* **INPUT MATERIAL**:
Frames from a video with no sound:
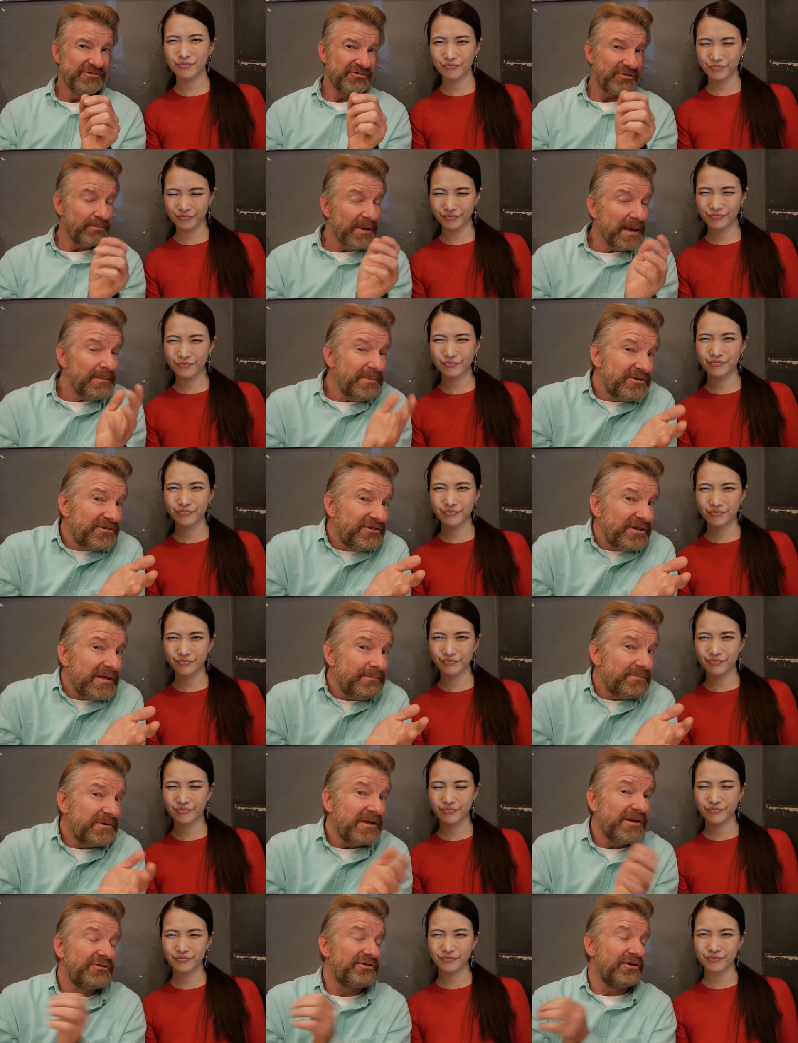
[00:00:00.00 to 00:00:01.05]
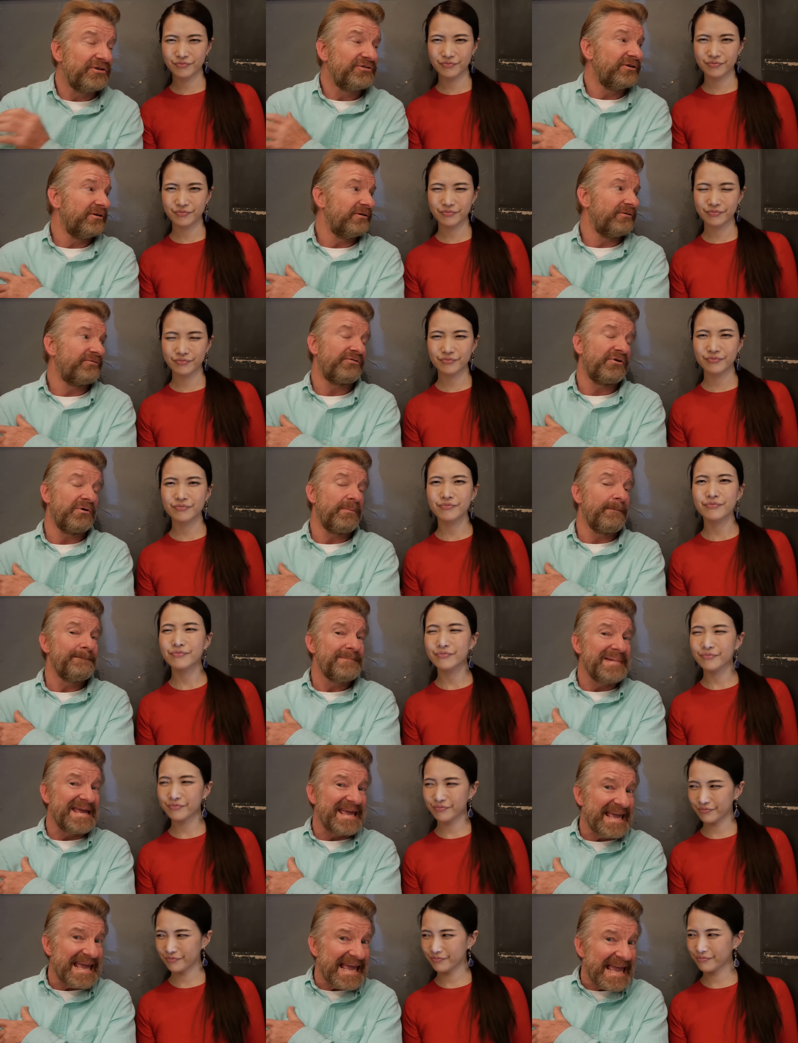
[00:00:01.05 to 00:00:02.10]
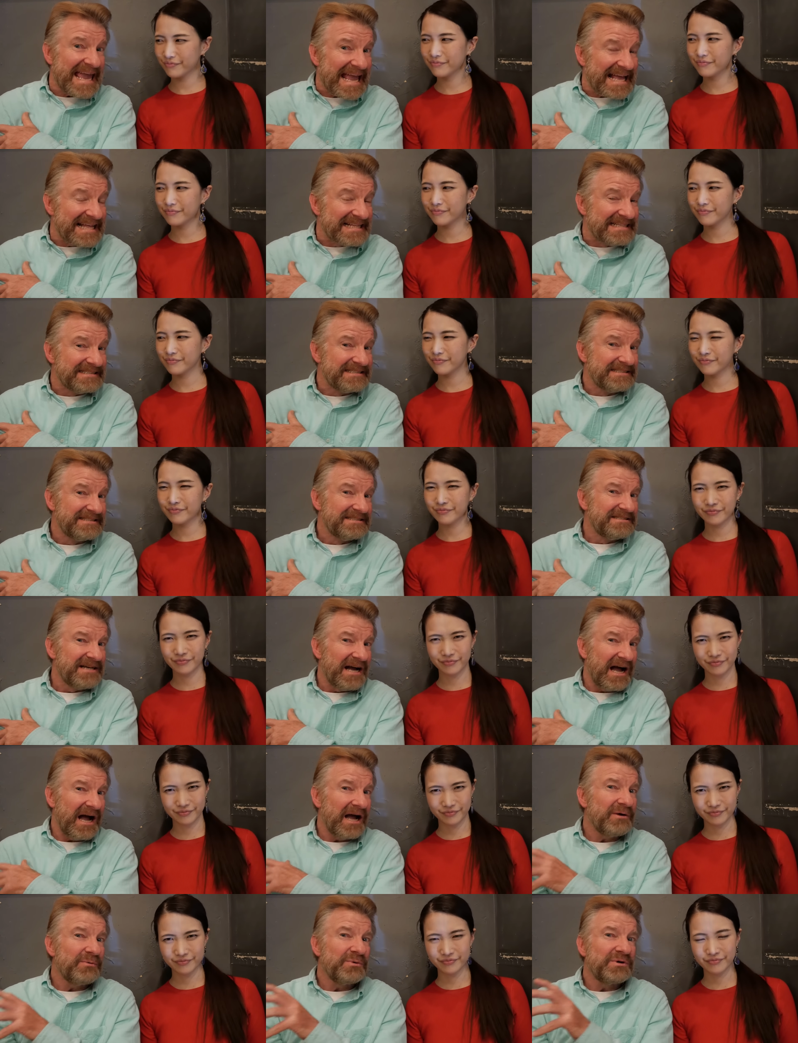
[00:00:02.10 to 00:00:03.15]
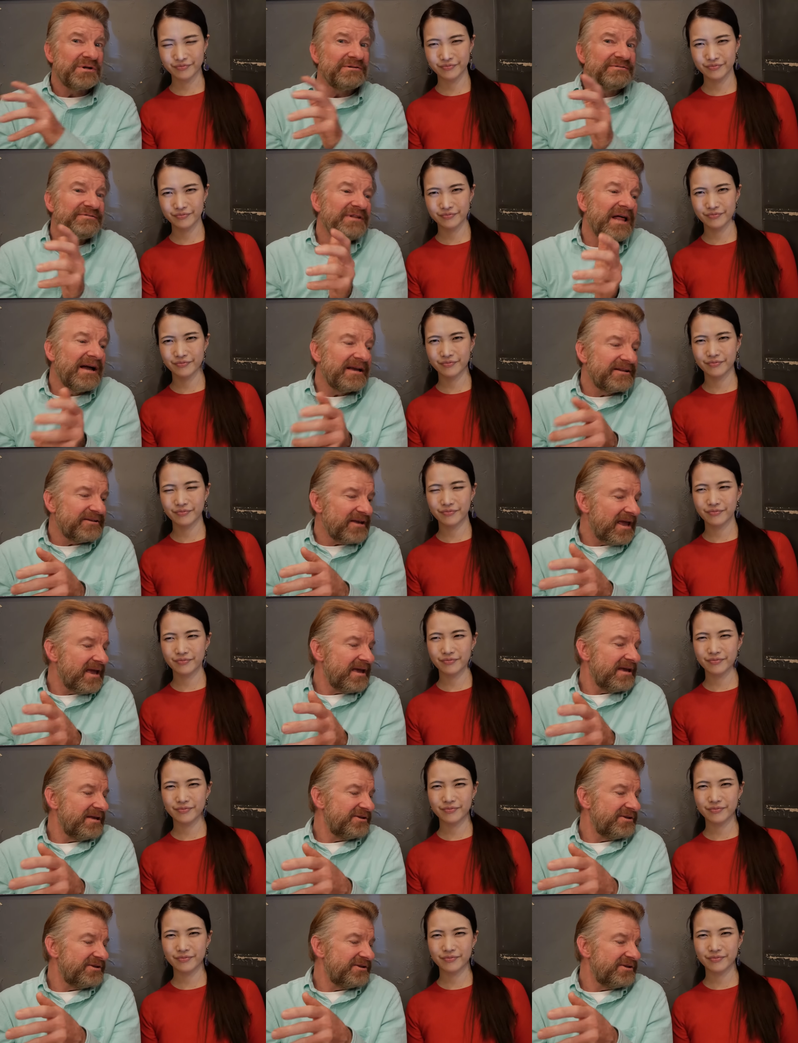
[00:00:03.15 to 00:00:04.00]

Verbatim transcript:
Speaker 1: So maybe deep dish isn't for me. I would have liked a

* **WORK INSTRUCTIONS**:
Write the data out again exactly, but without its images.

* **ANSWER TO THE PROBLEM**:
Frames from a video with no sound:
[00:00:00.00 to 00:00:01.05]
[00:00:01.05 to 00:00:02.10]
[00:00:02.10 to 00:00:03.15]
[00:00:03.15 to 00:00:04.00]

Verbatim transcript:
Speaker 1: So maybe deep dish isn't for me. I would have liked a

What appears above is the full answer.